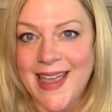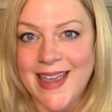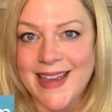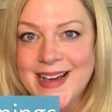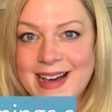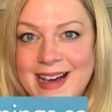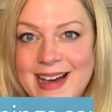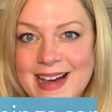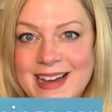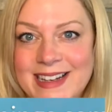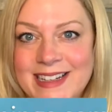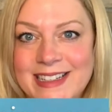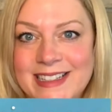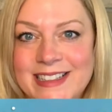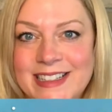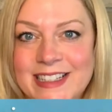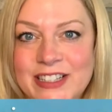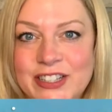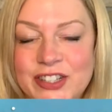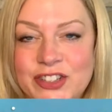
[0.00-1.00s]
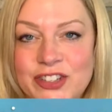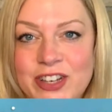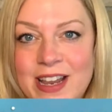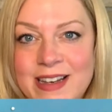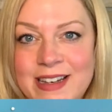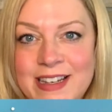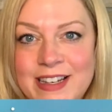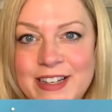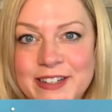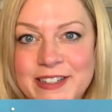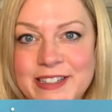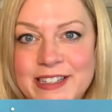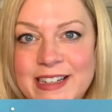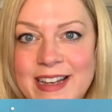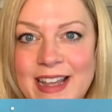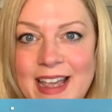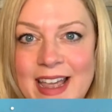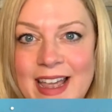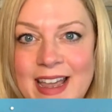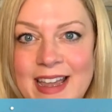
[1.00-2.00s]
guys, it's Jen here
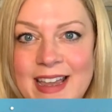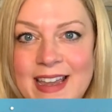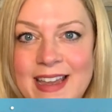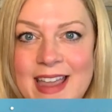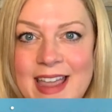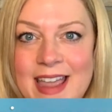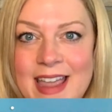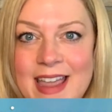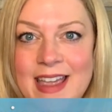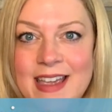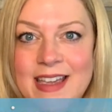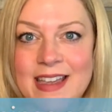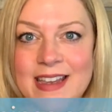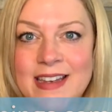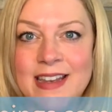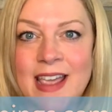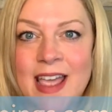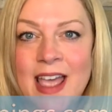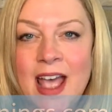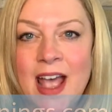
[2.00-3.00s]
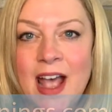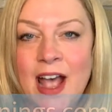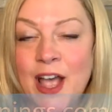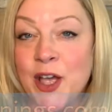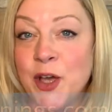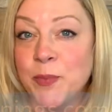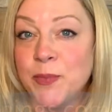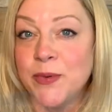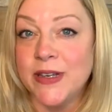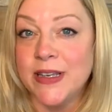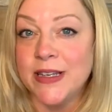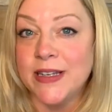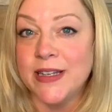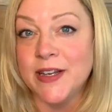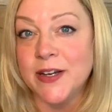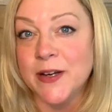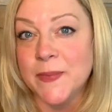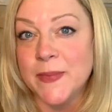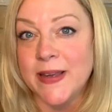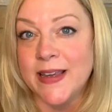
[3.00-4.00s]
today, and I hope you can
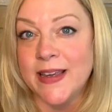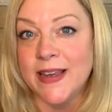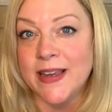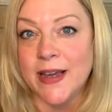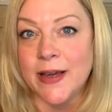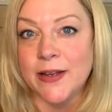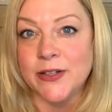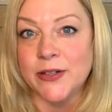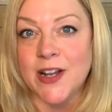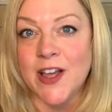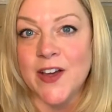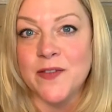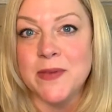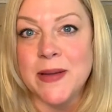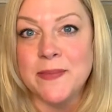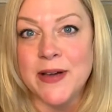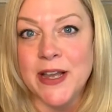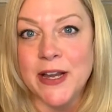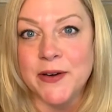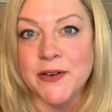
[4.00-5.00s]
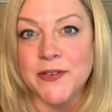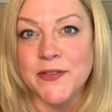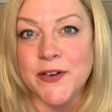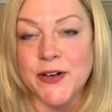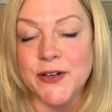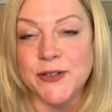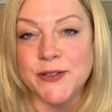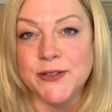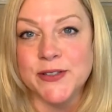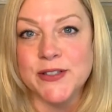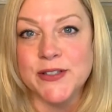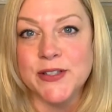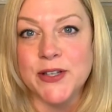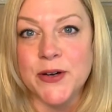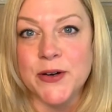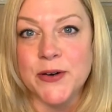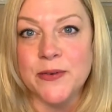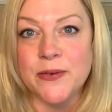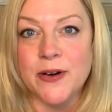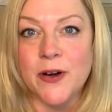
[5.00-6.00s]
hear me. I don't have my microphone,
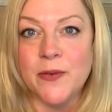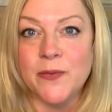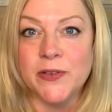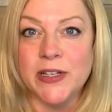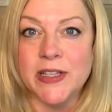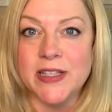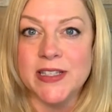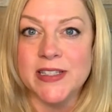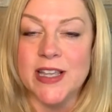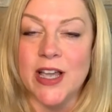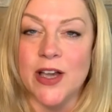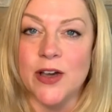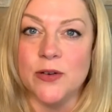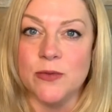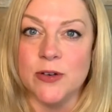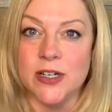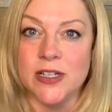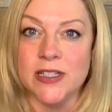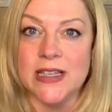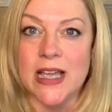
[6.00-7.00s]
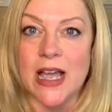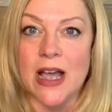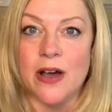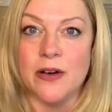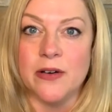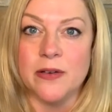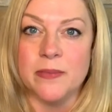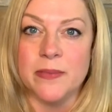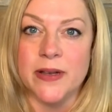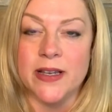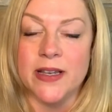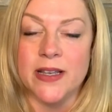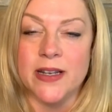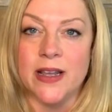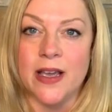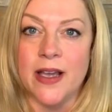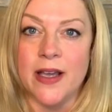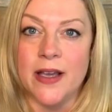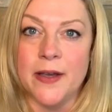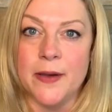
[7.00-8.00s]
so hopefully the sound works out, but
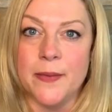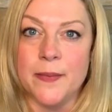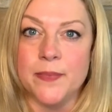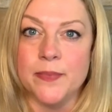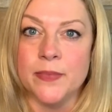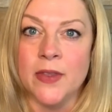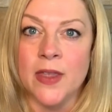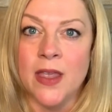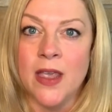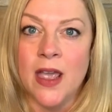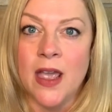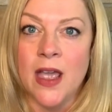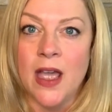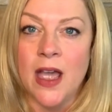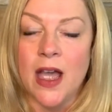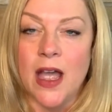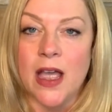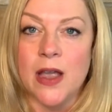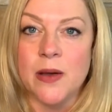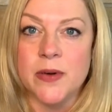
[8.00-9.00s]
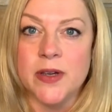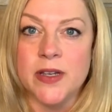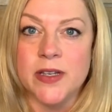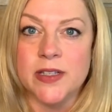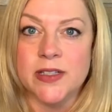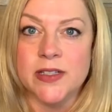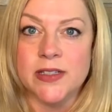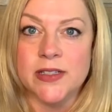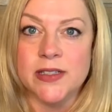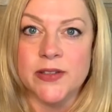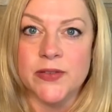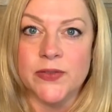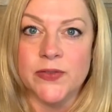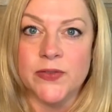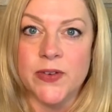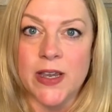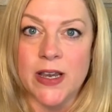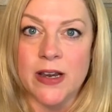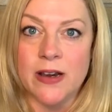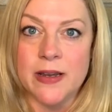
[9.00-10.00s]
I was
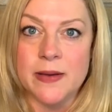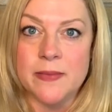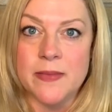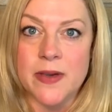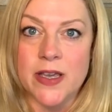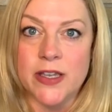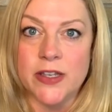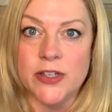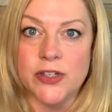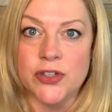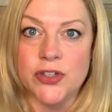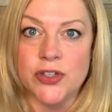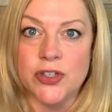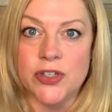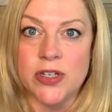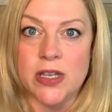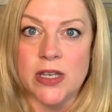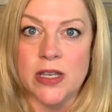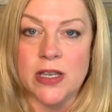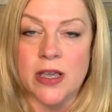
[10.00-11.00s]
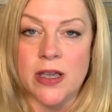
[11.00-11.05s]
very much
★ ★ ★ ★ ★ ★ ★
**TO DO**: The preceding entries are to be returned verbatim, with every picture excluded.

**ANSWER TO THE EXERCISE**:
[0.00-1.00s]
[1.00-2.00s]
guys, it's Jen here
[2.00-3.00s]
[3.00-4.00s]
today, and I hope you can
[4.00-5.00s]
[5.00-6.00s]
hear me. I don't have my microphone,
[6.00-7.00s]
[7.00-8.00s]
so hopefully the sound works out, but
[8.00-9.00s]
[9.00-10.00s]
I was
[10.00-11.00s]
[11.00-11.05s]
very much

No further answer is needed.